Emergency rations and medicine were airlifted yesterday to 414,000 people displaced by torrential rains on Sumatra island, where flash floods and a landslide have killed at least 109 and left hundreds missing.
Survivors waded through shoulder-high water, stood on rooftops or paddled boats to dry land in Aceh Province and rescue workers complained that washed out roads and bridges have for days hampered their efforts.
"The waters are receding now and some roads have been repaired, so we're starting to get supplies through," said Syamsul Maarif, National Coordination Body for Disaster Relief chief.
"The most urgent thing now is medicine and mosquito nets," he added, pointing to the threat of dengue fever and other waterborne disease.
Authorities were struggling to tally the dead and missing, saying some victims were probably stranded in surrounding hills.
At least 70 people were killed and 205 missing in Aceh, located on Sumatra's northernmost tip, and more than 365,000 people have been displaced, said Suwarno Amin, an official with the province's disaster task force.
Food and medicine was being flown by helicopter to six districts, he said.
In North Sumatra Province another 31 people were buried in a landslide and 11 others died in flash floods, said Edy Sofyan, a government spokesman, putting the number of missing there at 14.
He warned that heavy rain -- which has forced more than 44,000 from their homes -- was continuing and could trigger more landslides in coming days.
But as waters started to subside on yesterday, thousands of victims headed for shelters on the road to the regional capital, Medan, many suffering from skin problems and fever caused by poor hygiene and dirty water, said Abul Hayat, a spokesman for the Red Cross.

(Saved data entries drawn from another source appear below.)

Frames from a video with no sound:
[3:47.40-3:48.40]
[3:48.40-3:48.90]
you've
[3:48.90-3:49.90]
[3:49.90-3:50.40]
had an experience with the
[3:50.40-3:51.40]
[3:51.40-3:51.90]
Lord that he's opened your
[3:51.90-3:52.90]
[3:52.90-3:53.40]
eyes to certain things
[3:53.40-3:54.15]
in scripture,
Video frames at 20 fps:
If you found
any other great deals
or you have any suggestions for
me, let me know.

Meanwhile, Malaysia's flood crisis worsened yesterday with more downpours that forced tens of thousands to flee their homes and five relief centers to reopen in southern Johor state.
More than 65,000 people nationwide have been forced to evacuate their homes, most of them in Johor where floodwaters are rising again, the official Bernama news agency said.

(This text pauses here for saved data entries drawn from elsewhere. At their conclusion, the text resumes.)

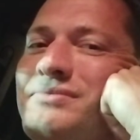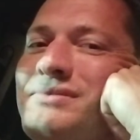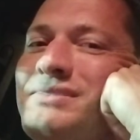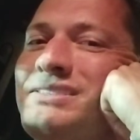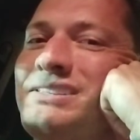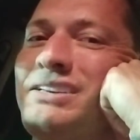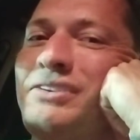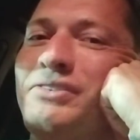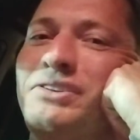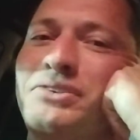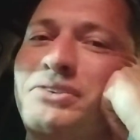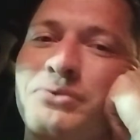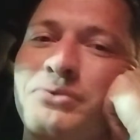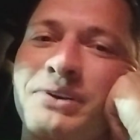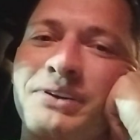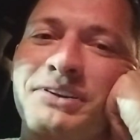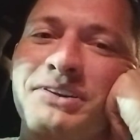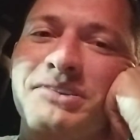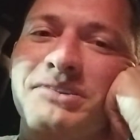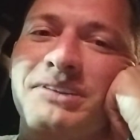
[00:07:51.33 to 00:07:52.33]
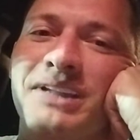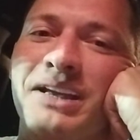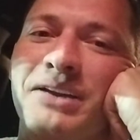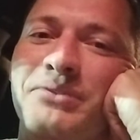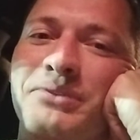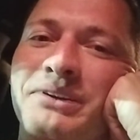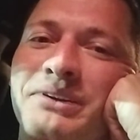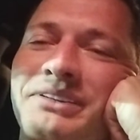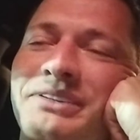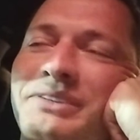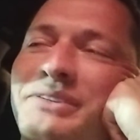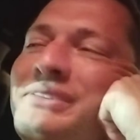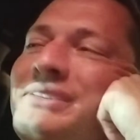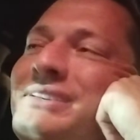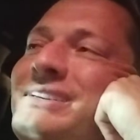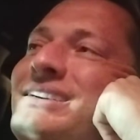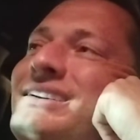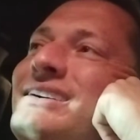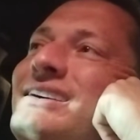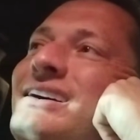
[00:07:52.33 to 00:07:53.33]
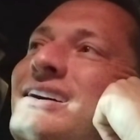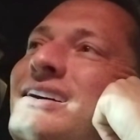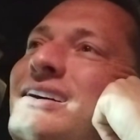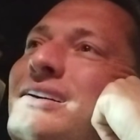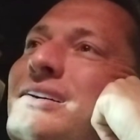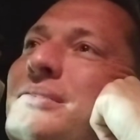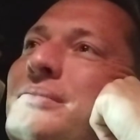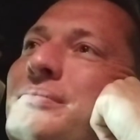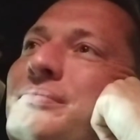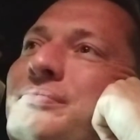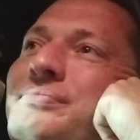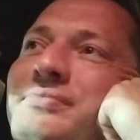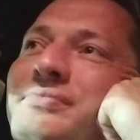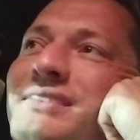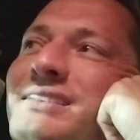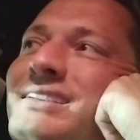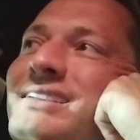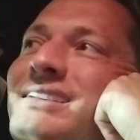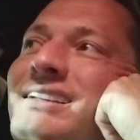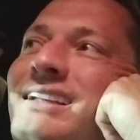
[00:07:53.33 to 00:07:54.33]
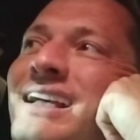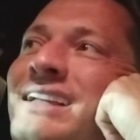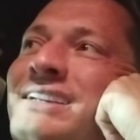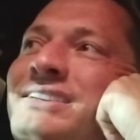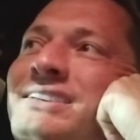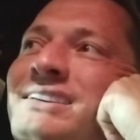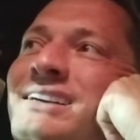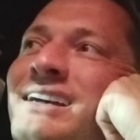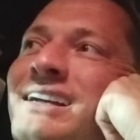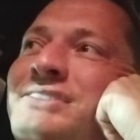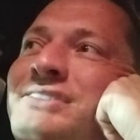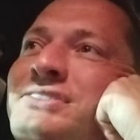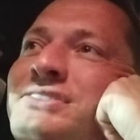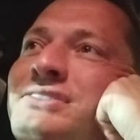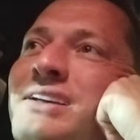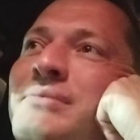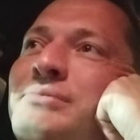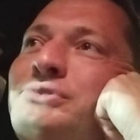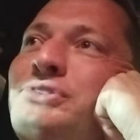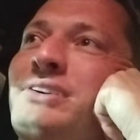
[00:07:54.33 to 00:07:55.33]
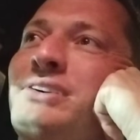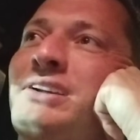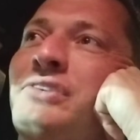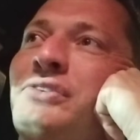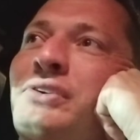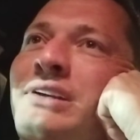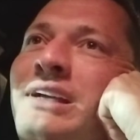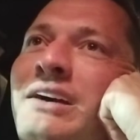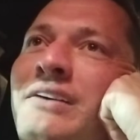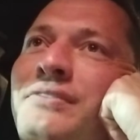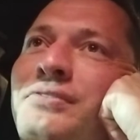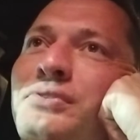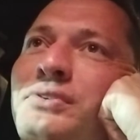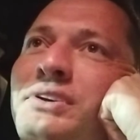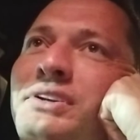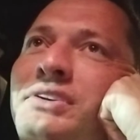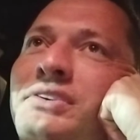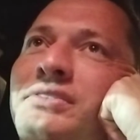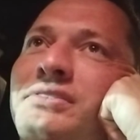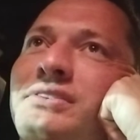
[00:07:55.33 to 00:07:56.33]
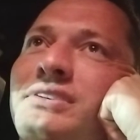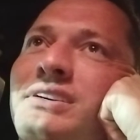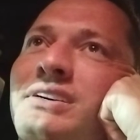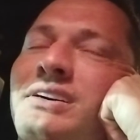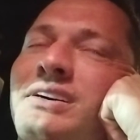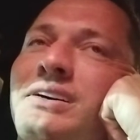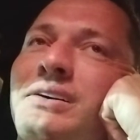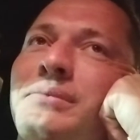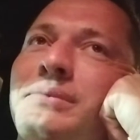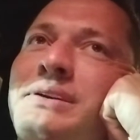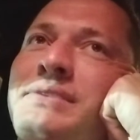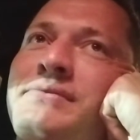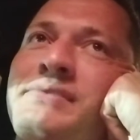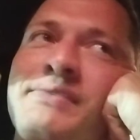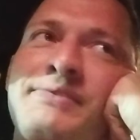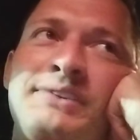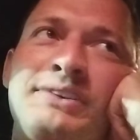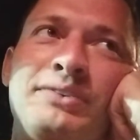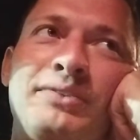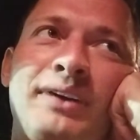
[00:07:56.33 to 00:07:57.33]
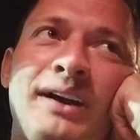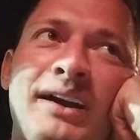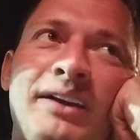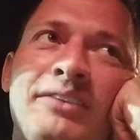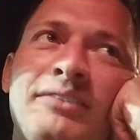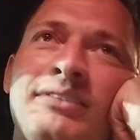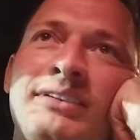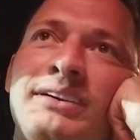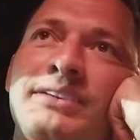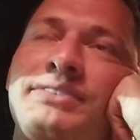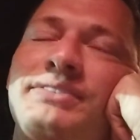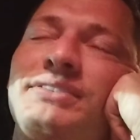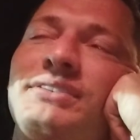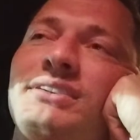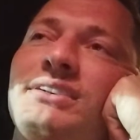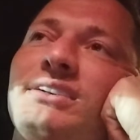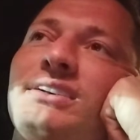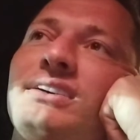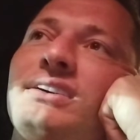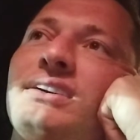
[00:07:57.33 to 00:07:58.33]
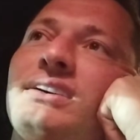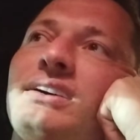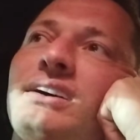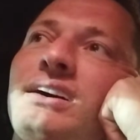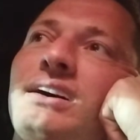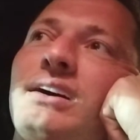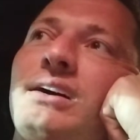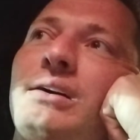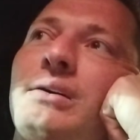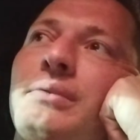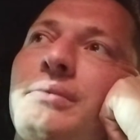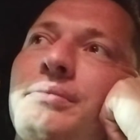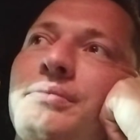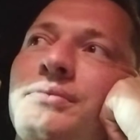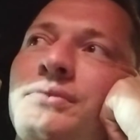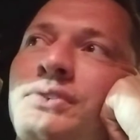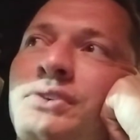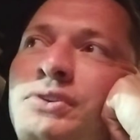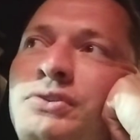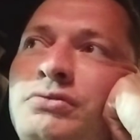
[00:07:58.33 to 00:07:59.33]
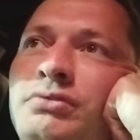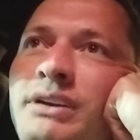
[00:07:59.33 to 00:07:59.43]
sell you 1 year like we do. I'm trying to look out for you, even if you don't hire us. Do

The number of evacuees hit a high of 90,000 on the weekend but had halved until the situation worsened again on Tuesday.
The death toll stands at eight, and the search for a missing 17-year-old youth who disappeared several days ago continues.
The Star newspaper quoted Works Minister Samy Vellu as saying some 81 million ringgit (US$22 million) in damage had been caused to roads and bridges, half of it in Johor.
Authorities shut down power to Kota Tinggi, one of the worst affected districts in the state, as floodwaters rose on Tuesday night, Bernama said.
Newspaper reports said crocodiles were menacing flood victims and stealing chickens from backyard coops, and pythons and cobras had also been spotted in abandoned houses.